From the first line to the last, output the records exactly and drop any images.

**********

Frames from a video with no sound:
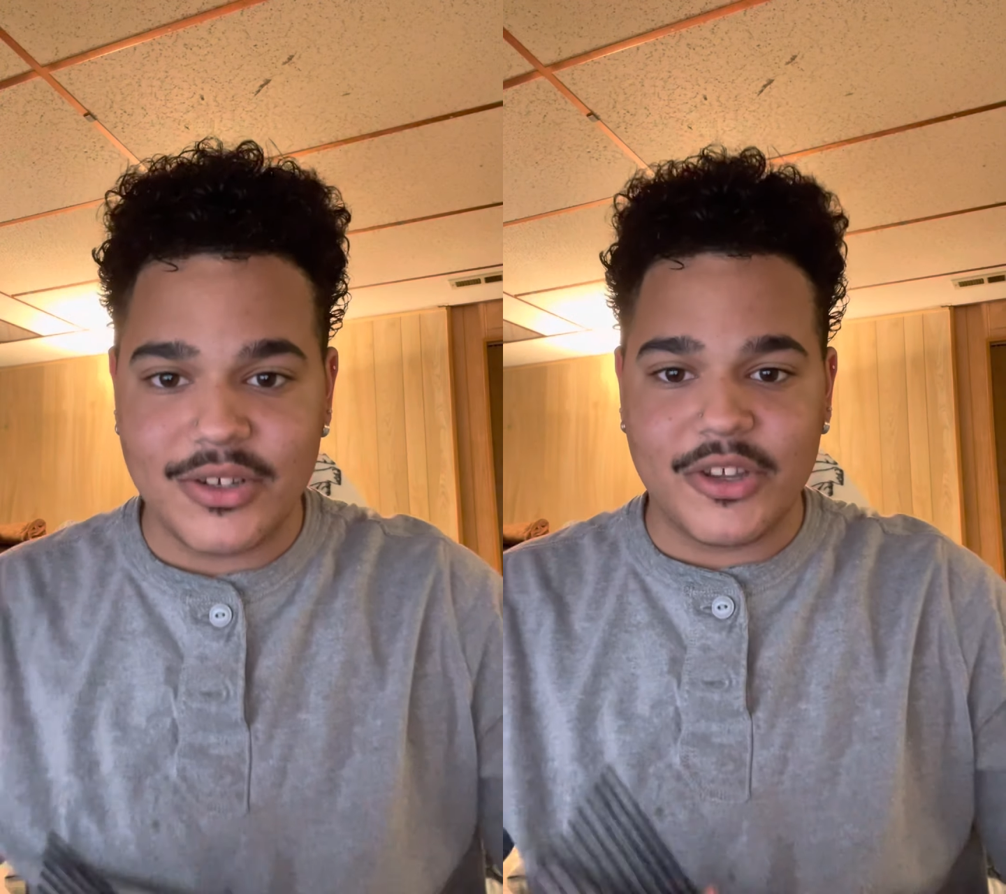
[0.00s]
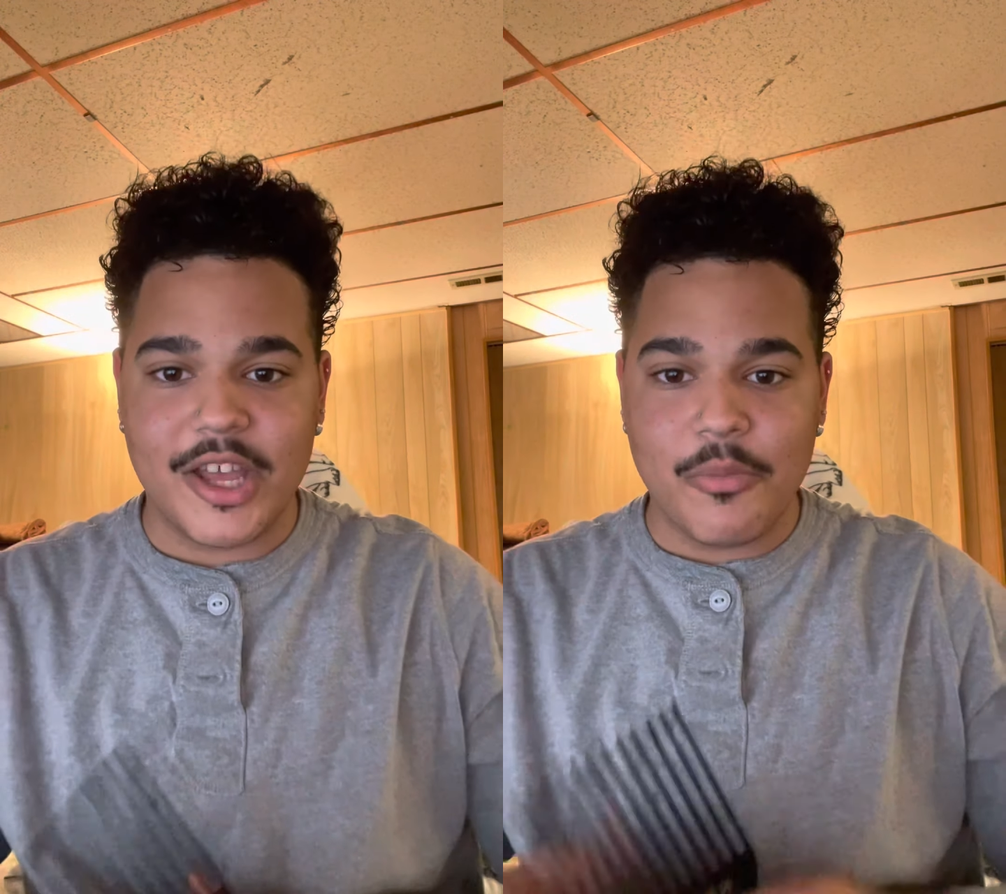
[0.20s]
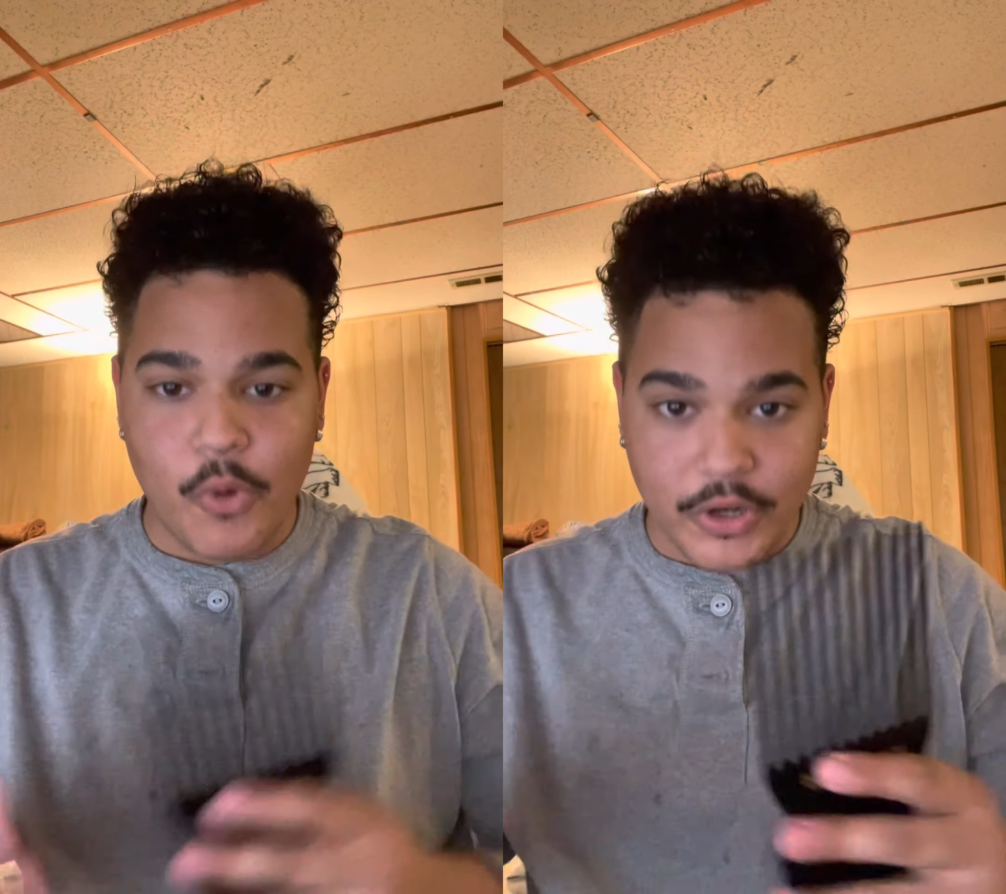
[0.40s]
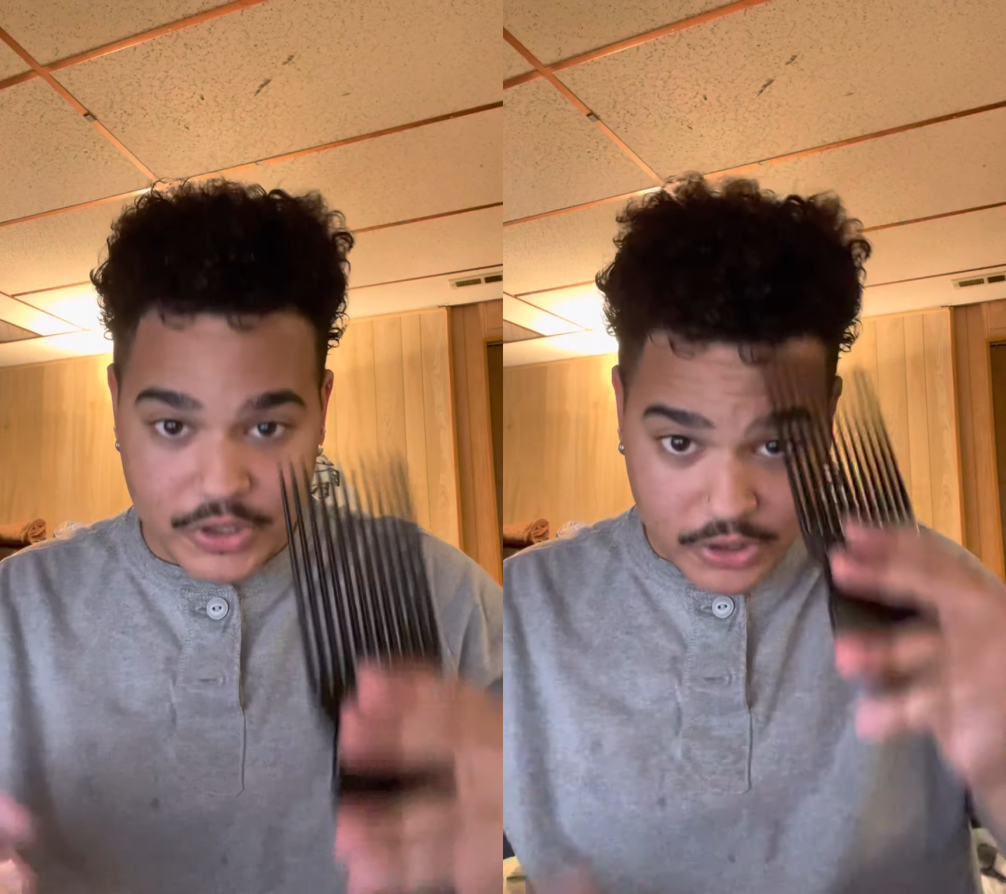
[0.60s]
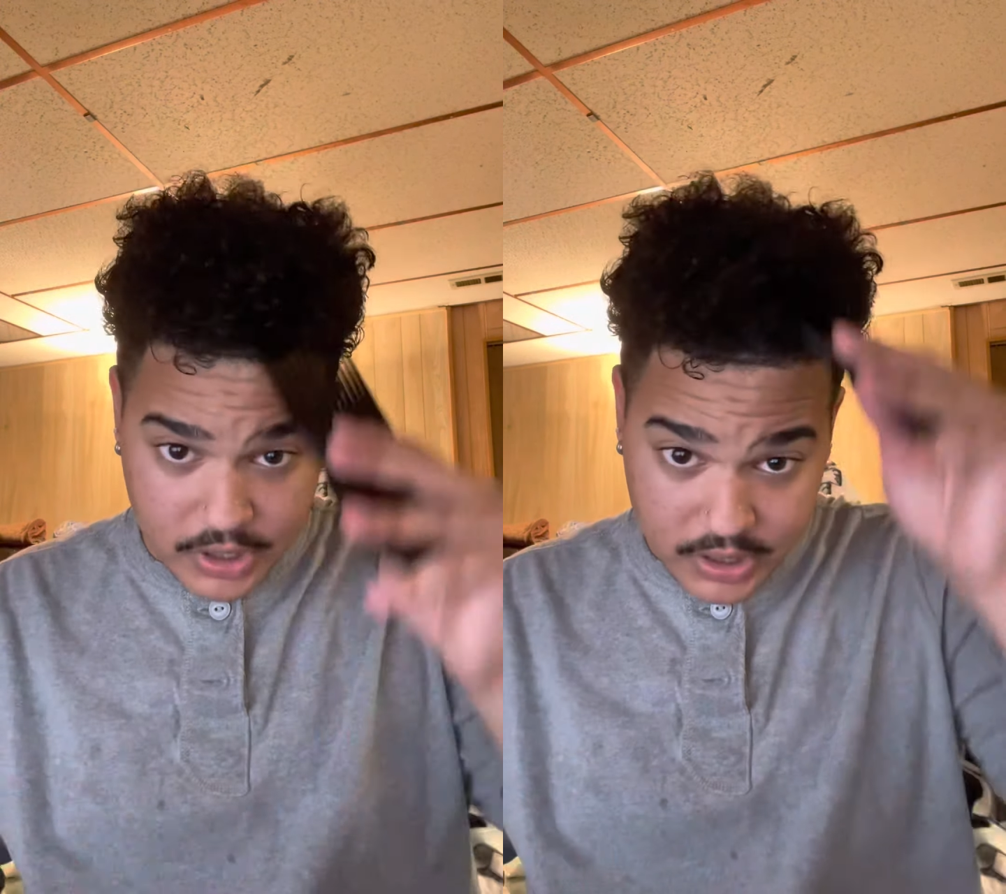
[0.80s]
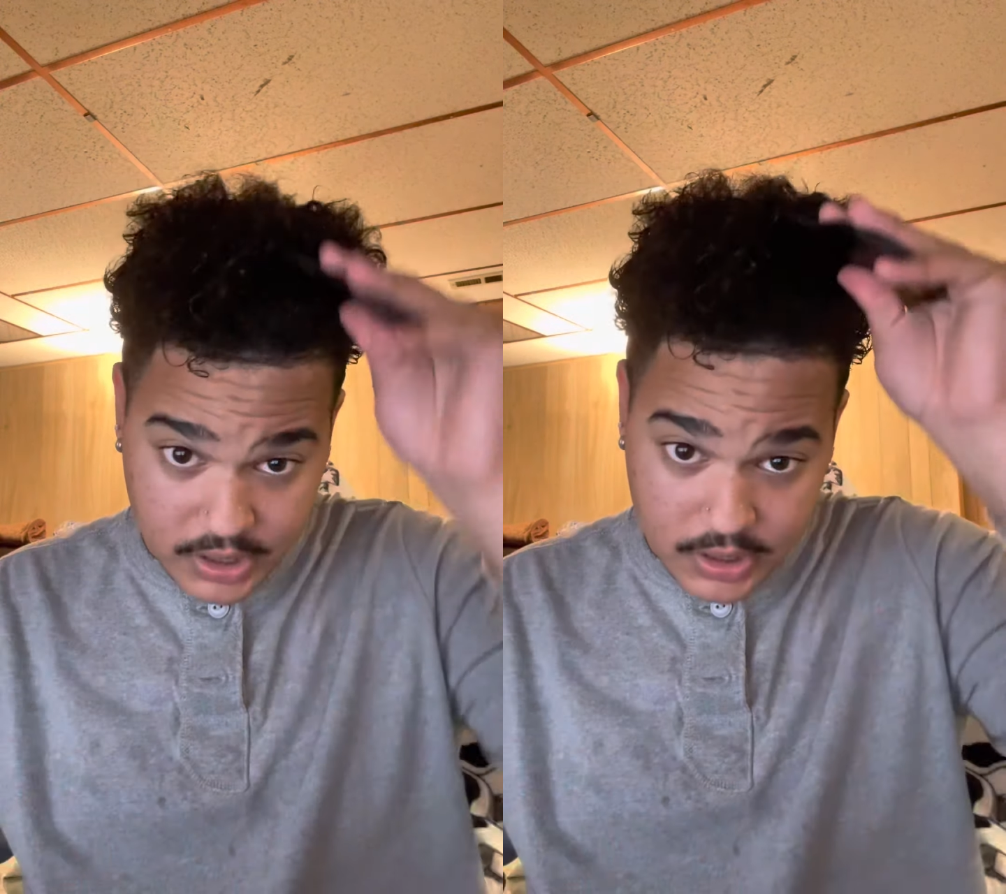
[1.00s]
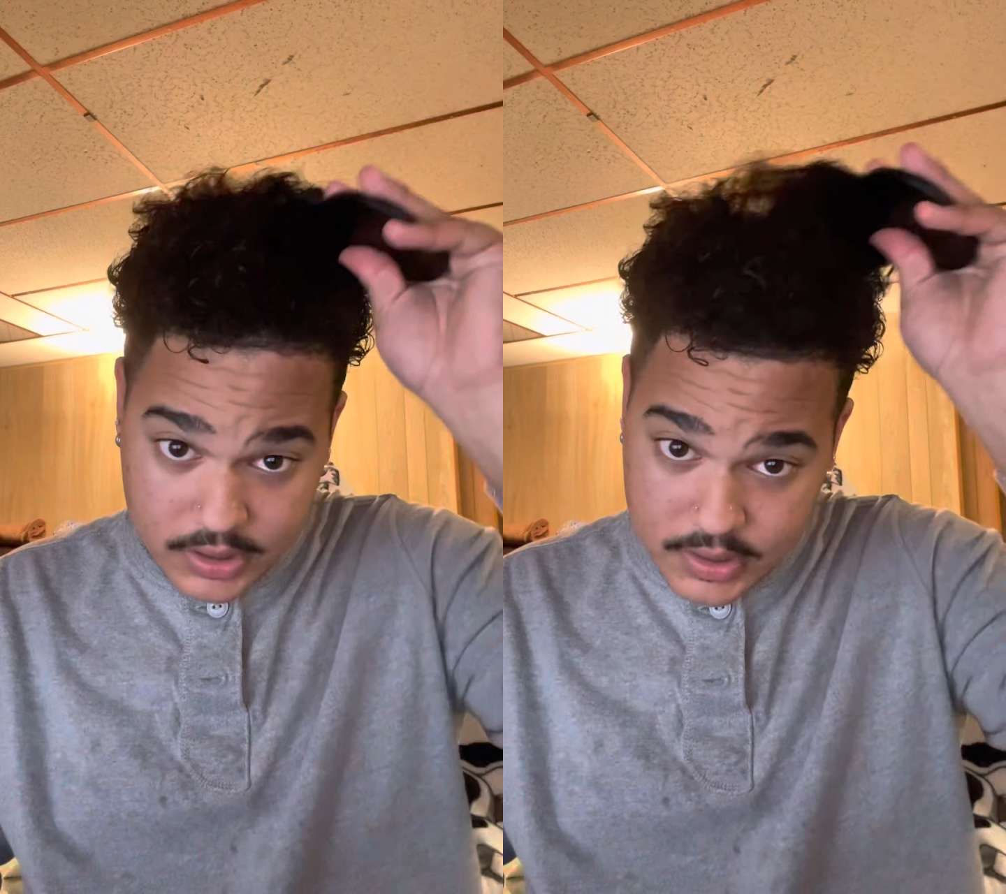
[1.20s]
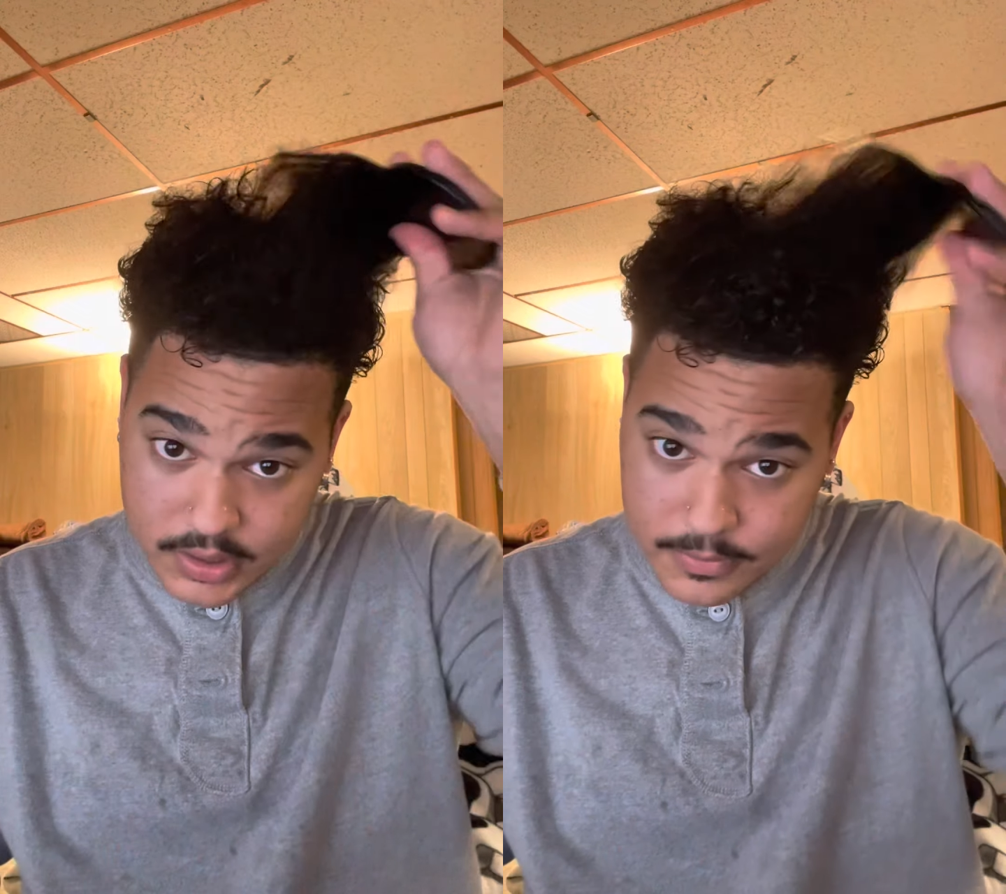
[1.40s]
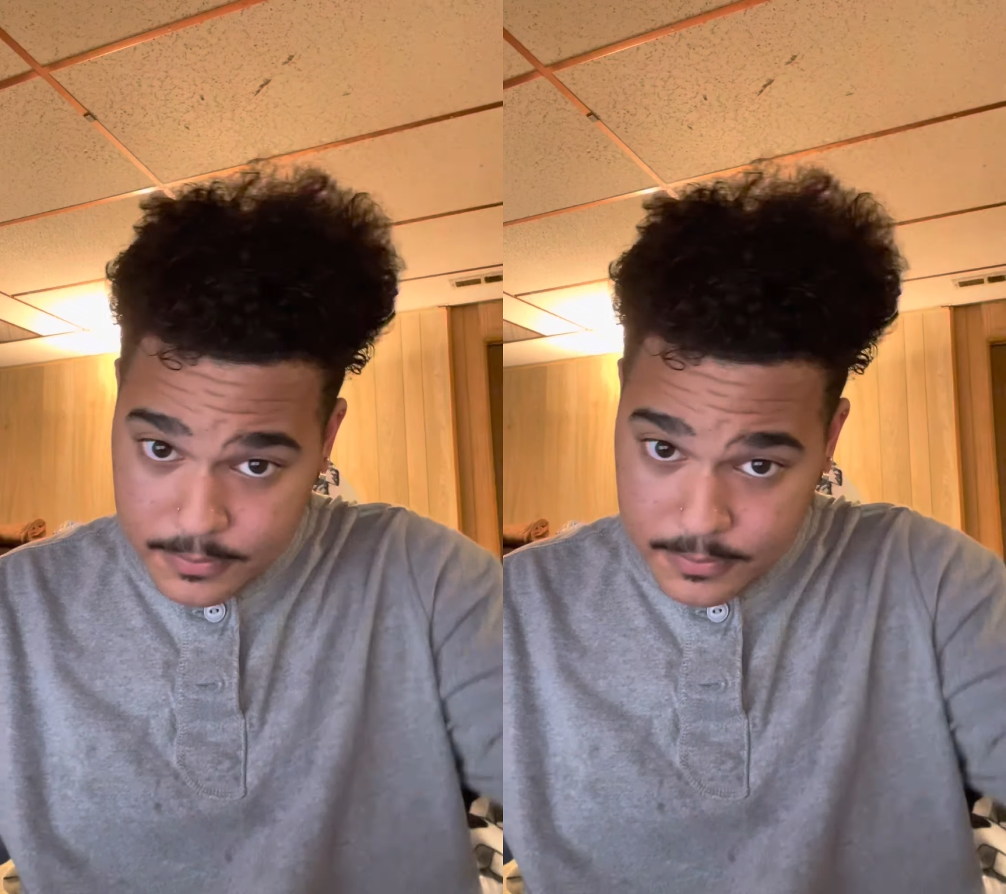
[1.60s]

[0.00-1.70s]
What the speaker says: that moisture it needs.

**********

RESPONSE TO THIS TASK ::
Frames from a video with no sound:
[0.00s]
[0.20s]
[0.40s]
[0.60s]
[0.80s]
[1.00s]
[1.20s]
[1.40s]
[1.60s]

[0.00-1.70s]
What the speaker says: that moisture it needs.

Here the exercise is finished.